● Dataset content:
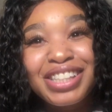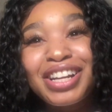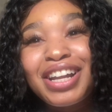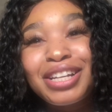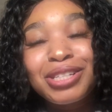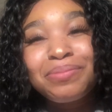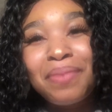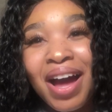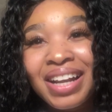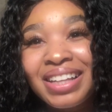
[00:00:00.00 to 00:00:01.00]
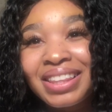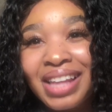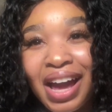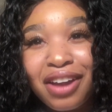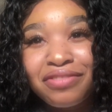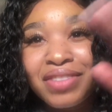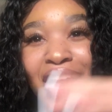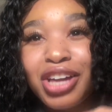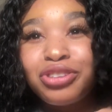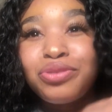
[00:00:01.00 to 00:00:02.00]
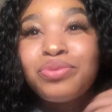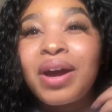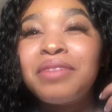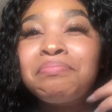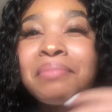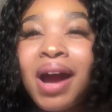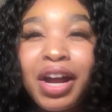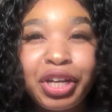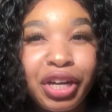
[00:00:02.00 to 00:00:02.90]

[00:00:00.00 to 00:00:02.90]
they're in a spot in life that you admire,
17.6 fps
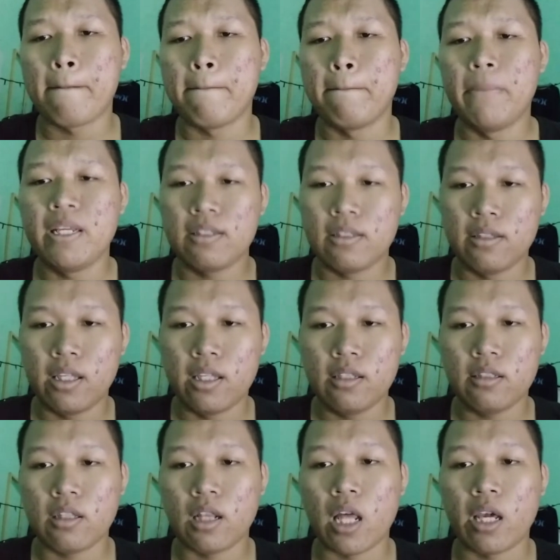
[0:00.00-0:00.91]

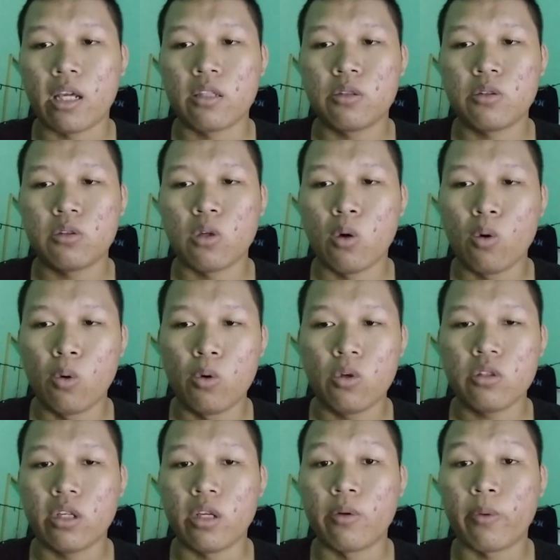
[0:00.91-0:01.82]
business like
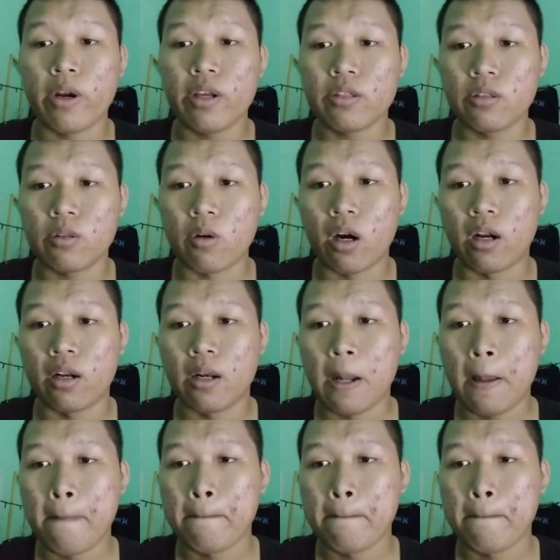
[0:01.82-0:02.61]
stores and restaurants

---

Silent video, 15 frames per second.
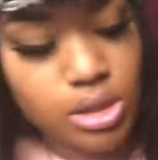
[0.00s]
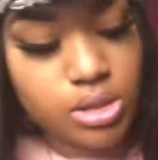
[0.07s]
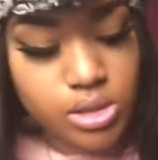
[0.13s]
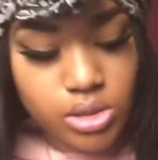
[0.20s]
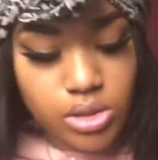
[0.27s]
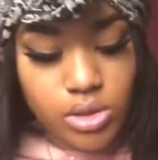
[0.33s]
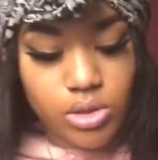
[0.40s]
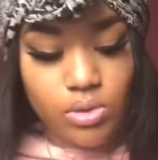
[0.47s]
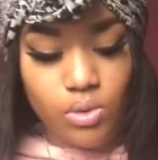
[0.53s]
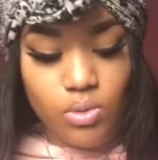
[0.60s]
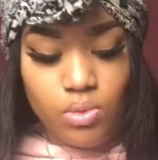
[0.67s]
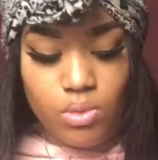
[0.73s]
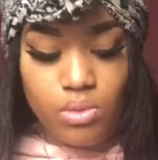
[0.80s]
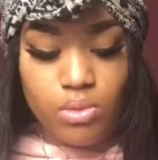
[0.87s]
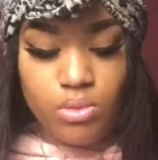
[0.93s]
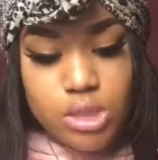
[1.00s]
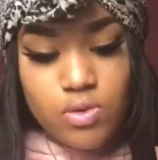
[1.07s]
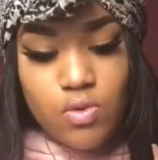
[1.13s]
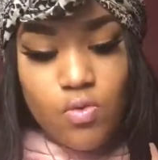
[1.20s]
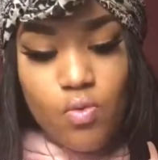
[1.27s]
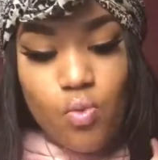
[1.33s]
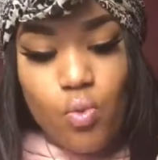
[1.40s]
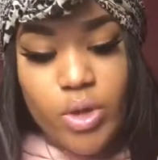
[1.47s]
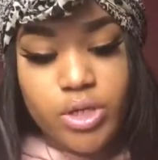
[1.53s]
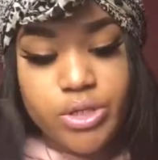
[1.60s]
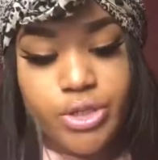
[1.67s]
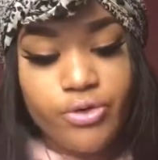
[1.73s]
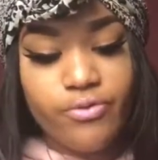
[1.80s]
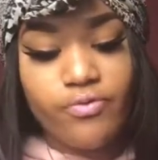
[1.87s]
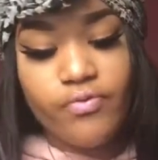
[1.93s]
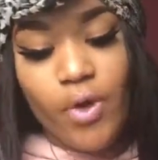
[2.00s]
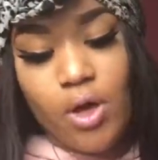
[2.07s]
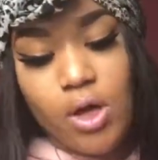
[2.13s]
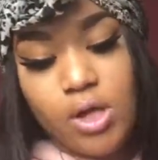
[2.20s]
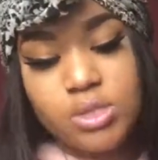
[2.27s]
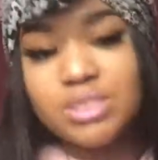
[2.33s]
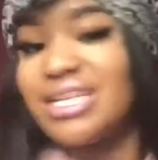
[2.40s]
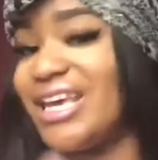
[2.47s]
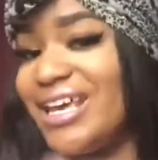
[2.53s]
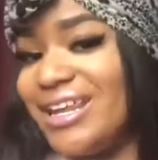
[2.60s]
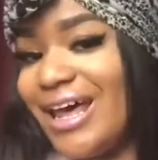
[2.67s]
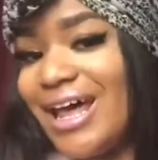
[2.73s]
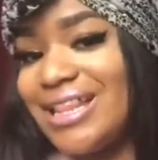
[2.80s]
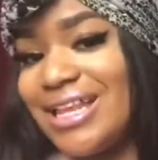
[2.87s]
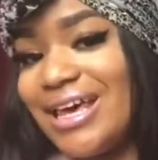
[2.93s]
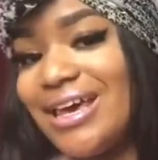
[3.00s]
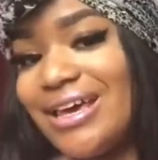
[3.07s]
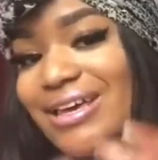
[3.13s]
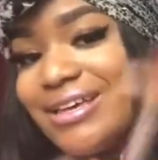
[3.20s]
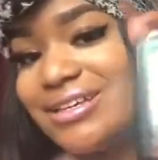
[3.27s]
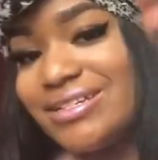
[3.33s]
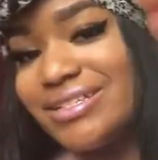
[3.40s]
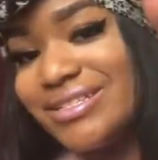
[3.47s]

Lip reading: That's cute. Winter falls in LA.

● What you are asked to do:
A clean copy is needed of the lines above from the one with "Silent video, 15 frames per second." up to and including the one with "Lip reading: That's cute. Winter falls in LA.". Please set it down exactly, with no pictures.

● Written answer:
Silent video, 15 frames per second.
[0.00s]
[0.07s]
[0.13s]
[0.20s]
[0.27s]
[0.33s]
[0.40s]
[0.47s]
[0.53s]
[0.60s]
[0.67s]
[0.73s]
[0.80s]
[0.87s]
[0.93s]
[1.00s]
[1.07s]
[1.13s]
[1.20s]
[1.27s]
[1.33s]
[1.40s]
[1.47s]
[1.53s]
[1.60s]
[1.67s]
[1.73s]
[1.80s]
[1.87s]
[1.93s]
[2.00s]
[2.07s]
[2.13s]
[2.20s]
[2.27s]
[2.33s]
[2.40s]
[2.47s]
[2.53s]
[2.60s]
[2.67s]
[2.73s]
[2.80s]
[2.87s]
[2.93s]
[3.00s]
[3.07s]
[3.13s]
[3.20s]
[3.27s]
[3.33s]
[3.40s]
[3.47s]

Lip reading: That's cute. Winter falls in LA.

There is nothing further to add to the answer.